Two Olympic veterans share how they've been spending their time off the track and mat.


"MY PASSION IS TO GIVE BACK"

Jackie Joyner-Kersee, 45, Veteran Track and Field Star

Real-Life Lessons from Olympic Athletes

Jackie Joyner-Kersee was just 10 when she began volunteering at the Mary Brown Community Center in East St. Louis. "I was putting away Ping-Pong paddles, reading to kids in the library, sharpening pencils—whatever they needed. I loved it so much and I was there so often that eventually they told me I did a better job than the people who got paid!" says this world-champion long jumper and heptathlete, who took home six Olympic medals. In 1986, Joyner-Kersee learned the center was closed, so she established the Jackie Joyner-Kersee Foundation and raised more than $12 million to build a new community center, which opened in 2000. "Getting started as a volunteer anywhere can be a challenge to a lot of people. The biggest hurdle is that people think they have to give all of their spare time. But if you only have a half hour, you can still make a difference," explains Joyner-Kersee. "Assisting with small tasks is invaluable."

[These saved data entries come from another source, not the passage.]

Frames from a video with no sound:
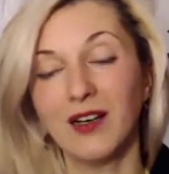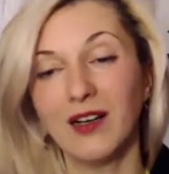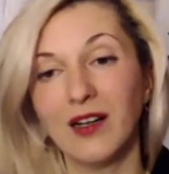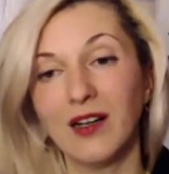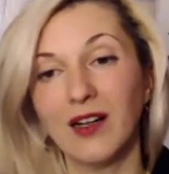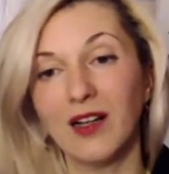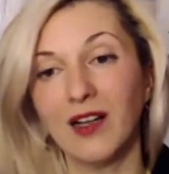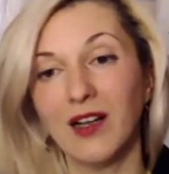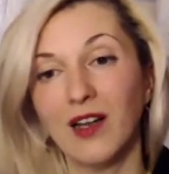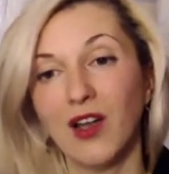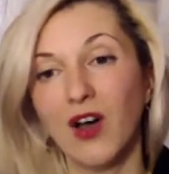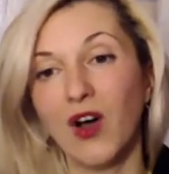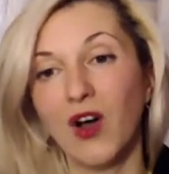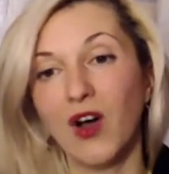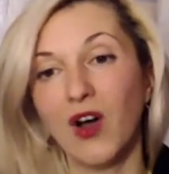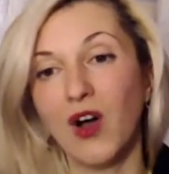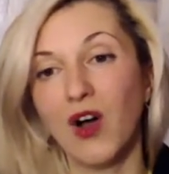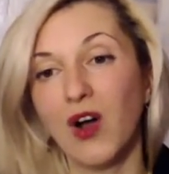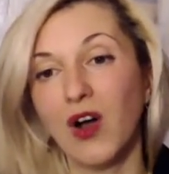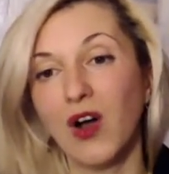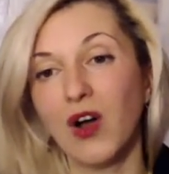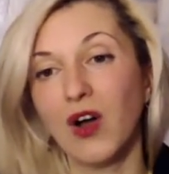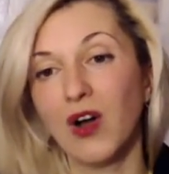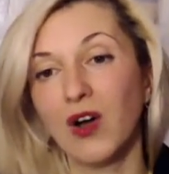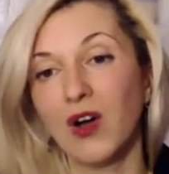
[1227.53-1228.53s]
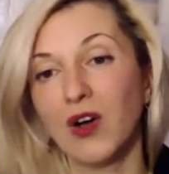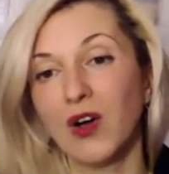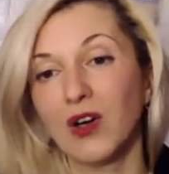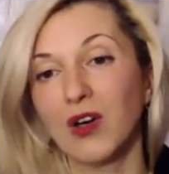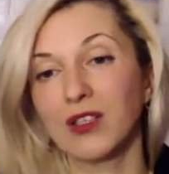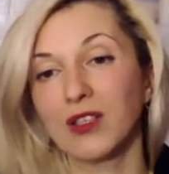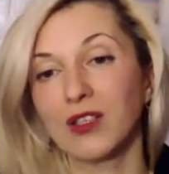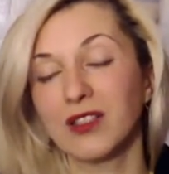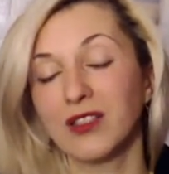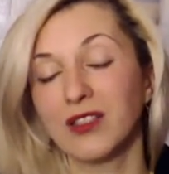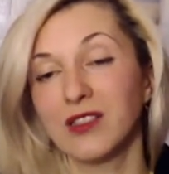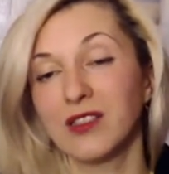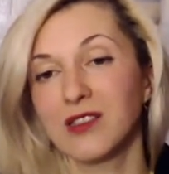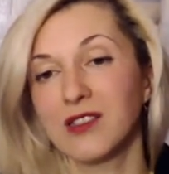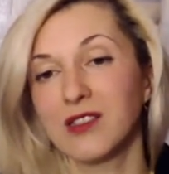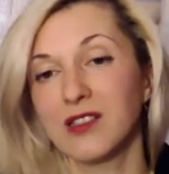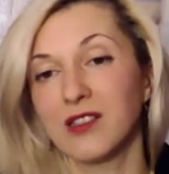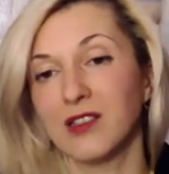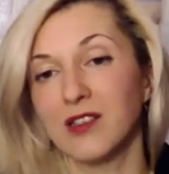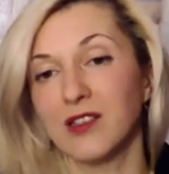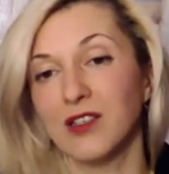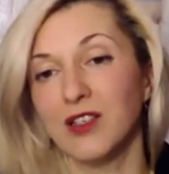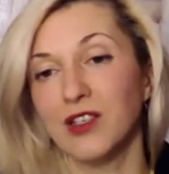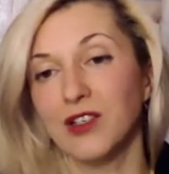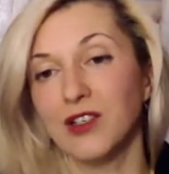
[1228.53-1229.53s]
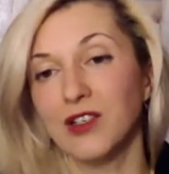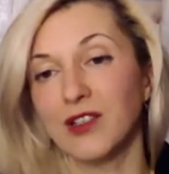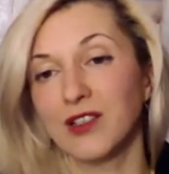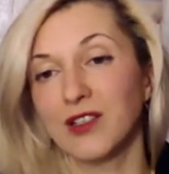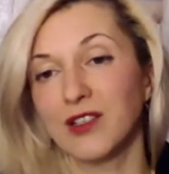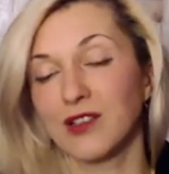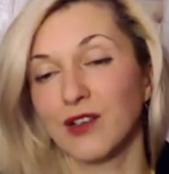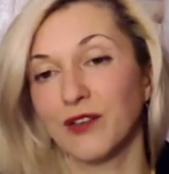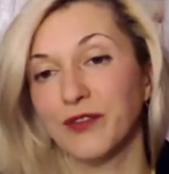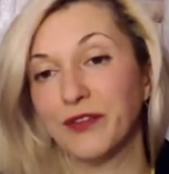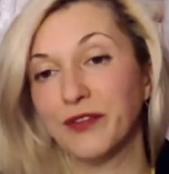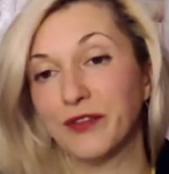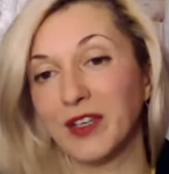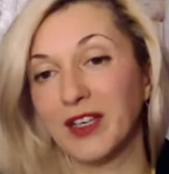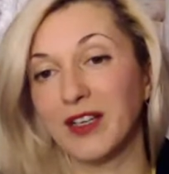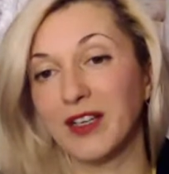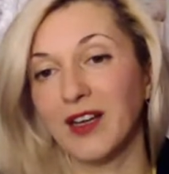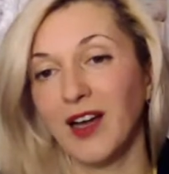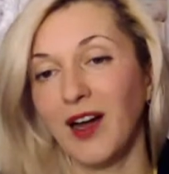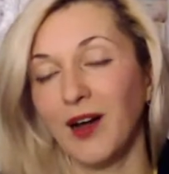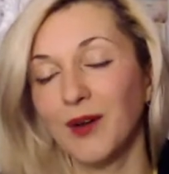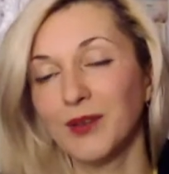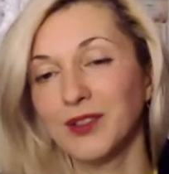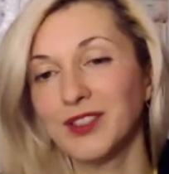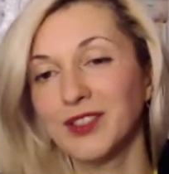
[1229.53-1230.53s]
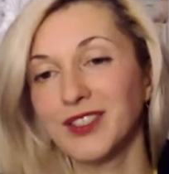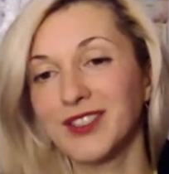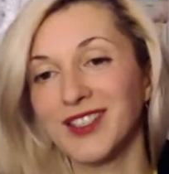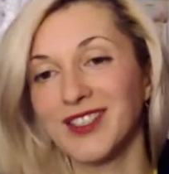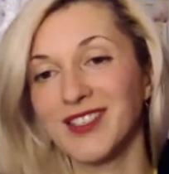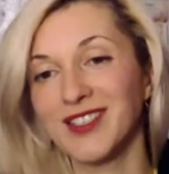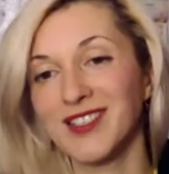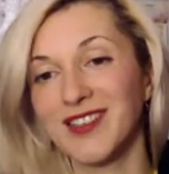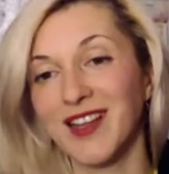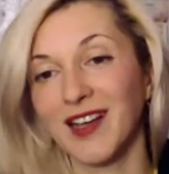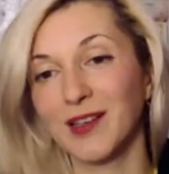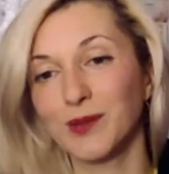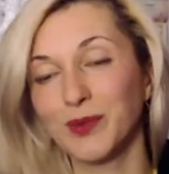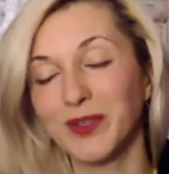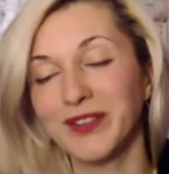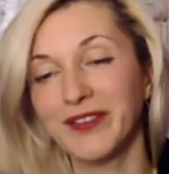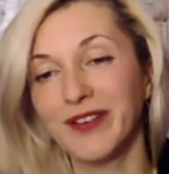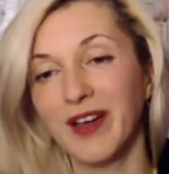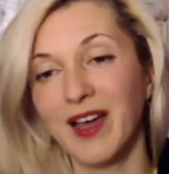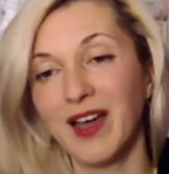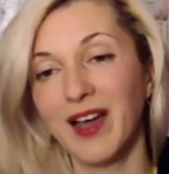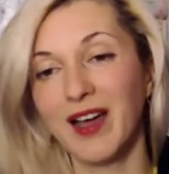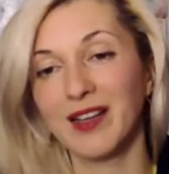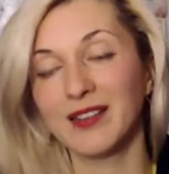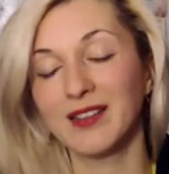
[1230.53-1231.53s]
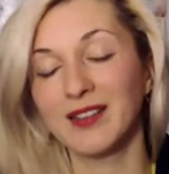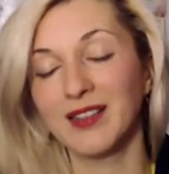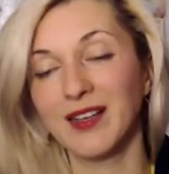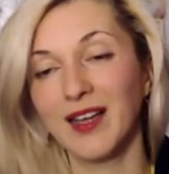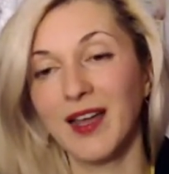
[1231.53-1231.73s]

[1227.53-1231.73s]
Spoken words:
along these eons of encounters that we've had.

"THIS IS HARDER THAN THE OLYMPICS!"

Mary Lou Retton, 40, Veteran Gymnast

Real-Life Lessons from Olympic Athletes-2

In 1984, Mary Lou Retton became the first American woman to win an Olympic gold medal in gymnastics. Today she's married with four daughters, ages 7 to 13. She's also a corporate spokeswoman and travels the world promoting the merits of proper nutrition and regular exercise. "Training for the Olympics was much easier than balancing my life now!" Retton says. "When practice was over, there was time for me. But with four kids and a career, I have no downtime." She stays sane by keeping her work and family life completely separate. "When I'm not on the road, I finish my workday at 2:30 p.m.," she explains. "Then I pick the kids up from school and they get 100 percent Mommy, not part Mommy and part Mary Lou Retton."